The Office of the Auditor General’s report gives an insight into how close The Bahamas came to fiscal and economic calamity after the bulk of its tourism-led economy was shutdown in the early months of the COVID-19 pandemic by lockdowns and other associated restrictions.

The report said the full effects of the fiscal impact on the government’s revenue took a while to show through, but peaked in June 2020 when VAT revenue collections plummeted by 77 percent year-over-year from $122.66m in 2019 to just $27.898m.

That followed declines of 34 percent for April, when VAT revenues dropped year-over-year from $110.591m to $72.918m, and 52 percent in May 2020, when they fell from $74.436m to $35.847m. 

“In June 2020, VAT revenue is down by $94.76m, an equivalent to a 77 percent decline over the prior year, same month,” the Office of the Auditor General found. “Hence the $250m IMF borrowing support for COVID-19 related transactions is noted.

“In comparison to the $307.68m VAT revenue generated in the fourth quarter of 2018-2019, the $136.66m collected in 2019-2020 resulted in a substantial decline of $171m.... The debt financing of the $250m IMF loan assisted the Government in addressing the increased fiscal needs and addressing the $250.9m recurrent budget deficit in June 2020. Accordingly, the additional financing was needed.”

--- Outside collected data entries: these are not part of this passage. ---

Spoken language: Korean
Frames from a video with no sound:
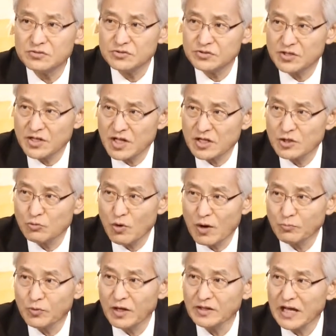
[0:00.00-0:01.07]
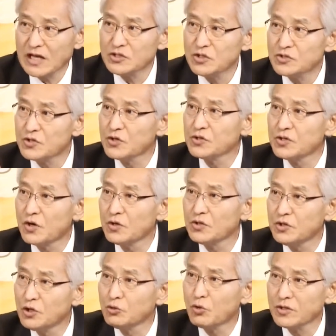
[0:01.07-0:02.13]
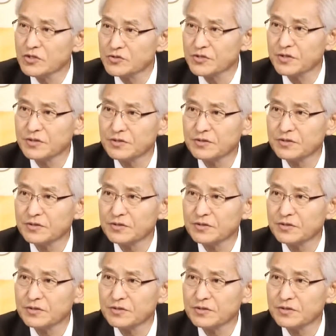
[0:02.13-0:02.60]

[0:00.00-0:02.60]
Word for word: 제자들과 함께 다시 성경을 연구하셨어요.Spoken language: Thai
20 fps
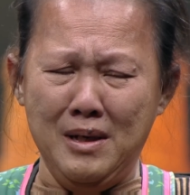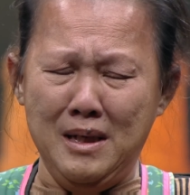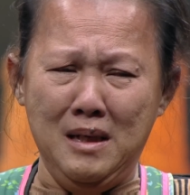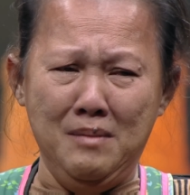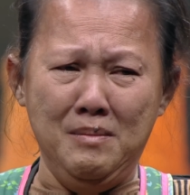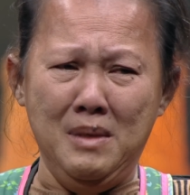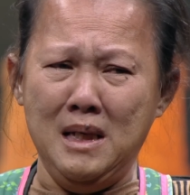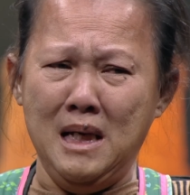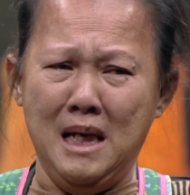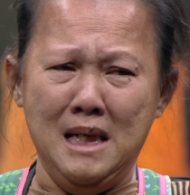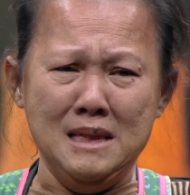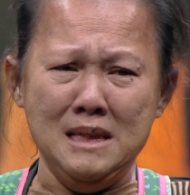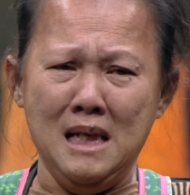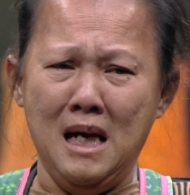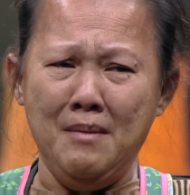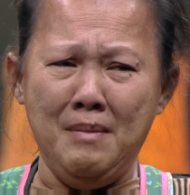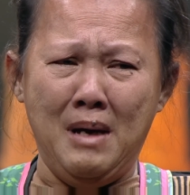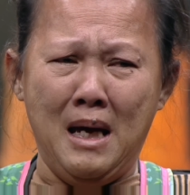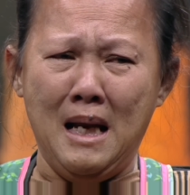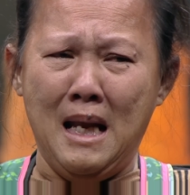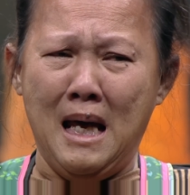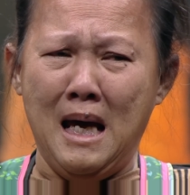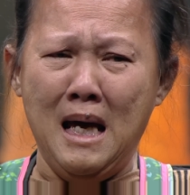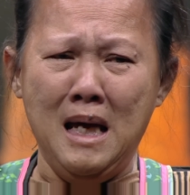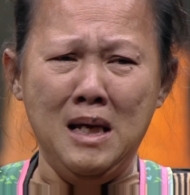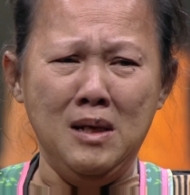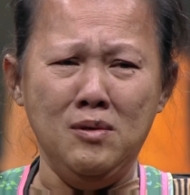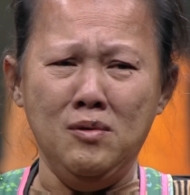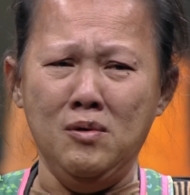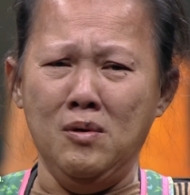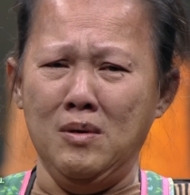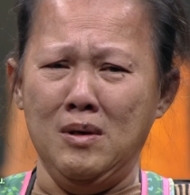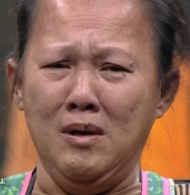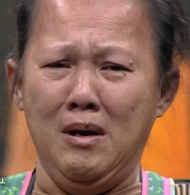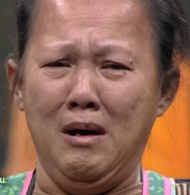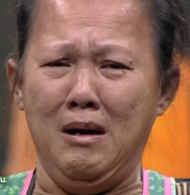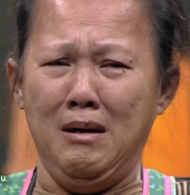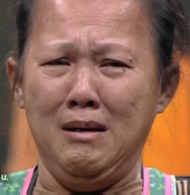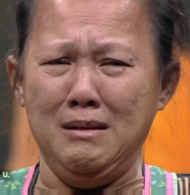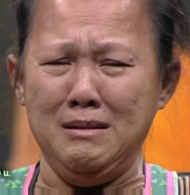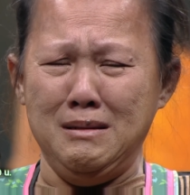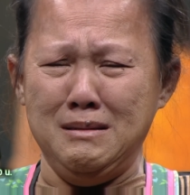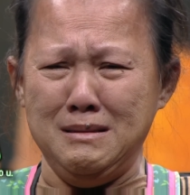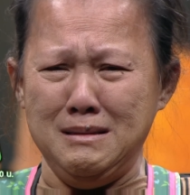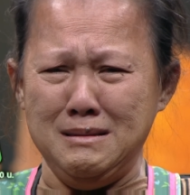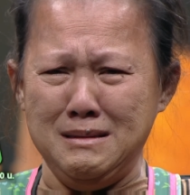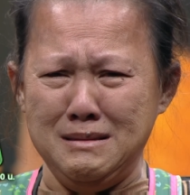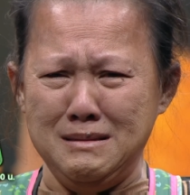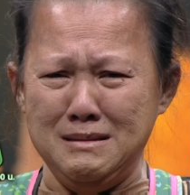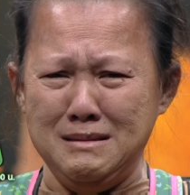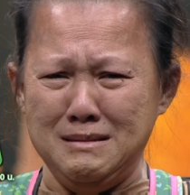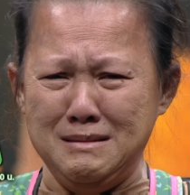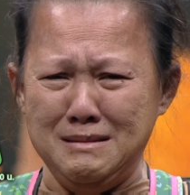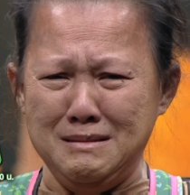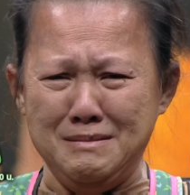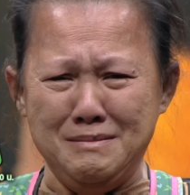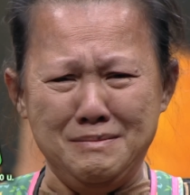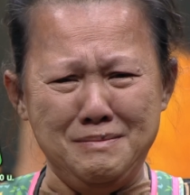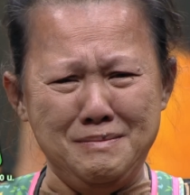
คนนี้ไม่เคยสร้างภาระให้ลูกหรอกแค่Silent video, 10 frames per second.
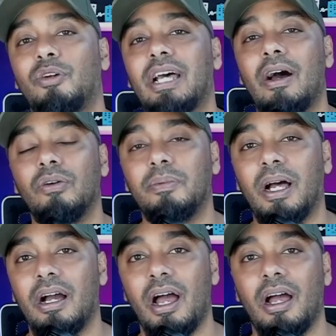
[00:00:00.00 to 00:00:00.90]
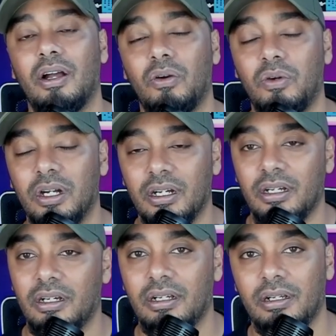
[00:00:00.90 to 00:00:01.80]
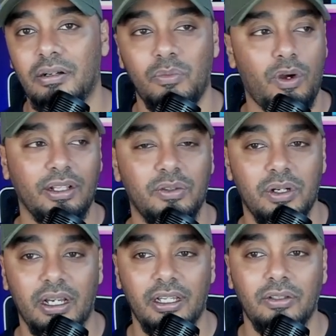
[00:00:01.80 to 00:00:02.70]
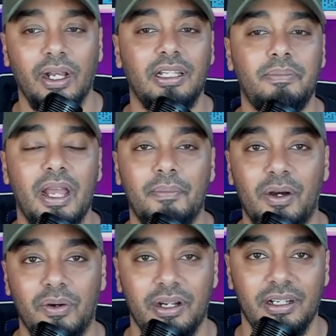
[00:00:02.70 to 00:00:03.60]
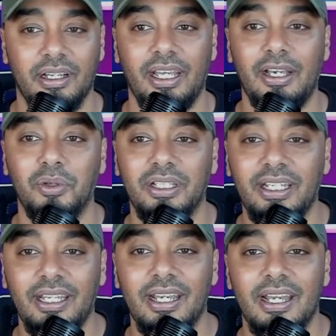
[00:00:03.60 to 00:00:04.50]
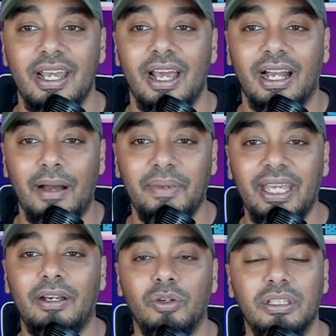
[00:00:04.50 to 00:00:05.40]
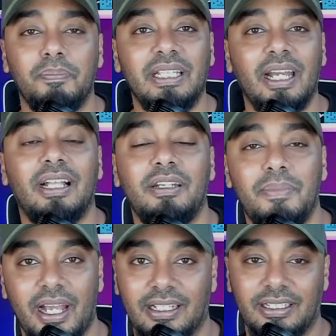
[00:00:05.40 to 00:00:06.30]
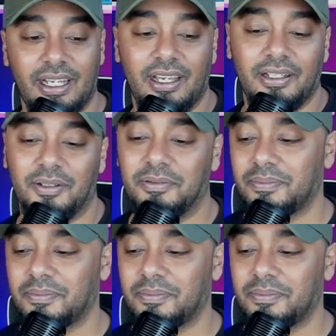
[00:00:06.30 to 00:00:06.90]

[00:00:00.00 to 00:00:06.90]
mau tahu, dia bilang enggak, gue bukan gue, itu LIB yang mau. Ikuti kami ikut PT LIB katanya kayak gitu.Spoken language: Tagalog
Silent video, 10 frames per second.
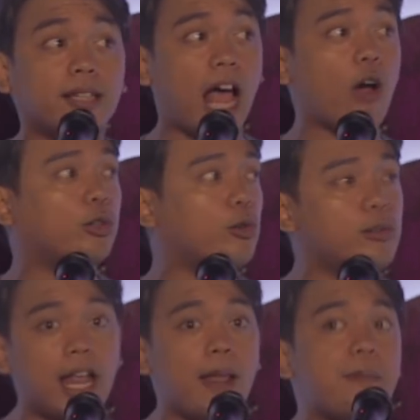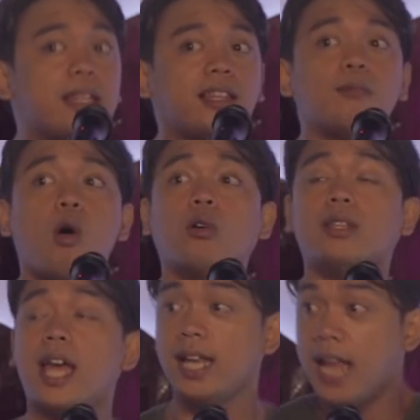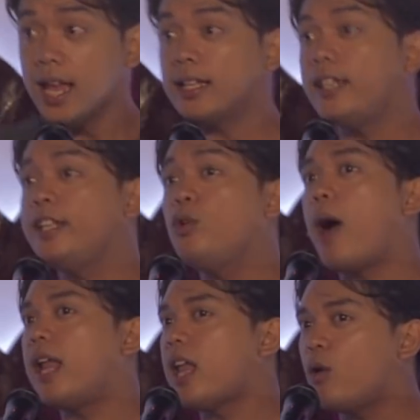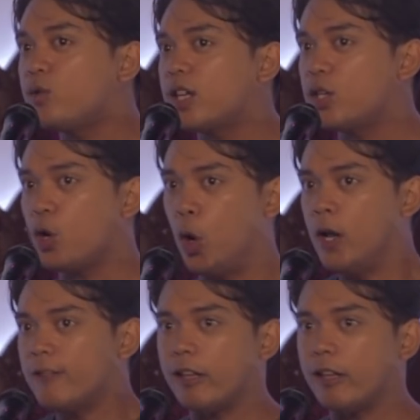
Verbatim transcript: matatakot kung lalapitan mo ako dahil naniniwala ako sa'yo,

With almost $2m provided to the National Food Distribution Task Force before the 2019-2020 fiscal year ended, the Office of the Auditor General called for the “food debit management card” to be digitised.

Comments

tribanon 3 years, 4 months ago

The Auditor General risks seriously tainting the independence of his Office by reporting on or making broad sweeping comments of any kind about the impact on the economy of the decision making within the ministry of finance. Such reporting and commentary by the Auditor General falls well outside of his narrowly defined remit/domain and borders on allowing his Office to be percieved by the public as having been politicized in a way that might impair its independence. Such remarks about the economy are better left to the PM and minister of finance, governor of the central bank, etc.

Bottomline: It's not the job of the Auditor General to grade in any way how well or poorly our economy is doing.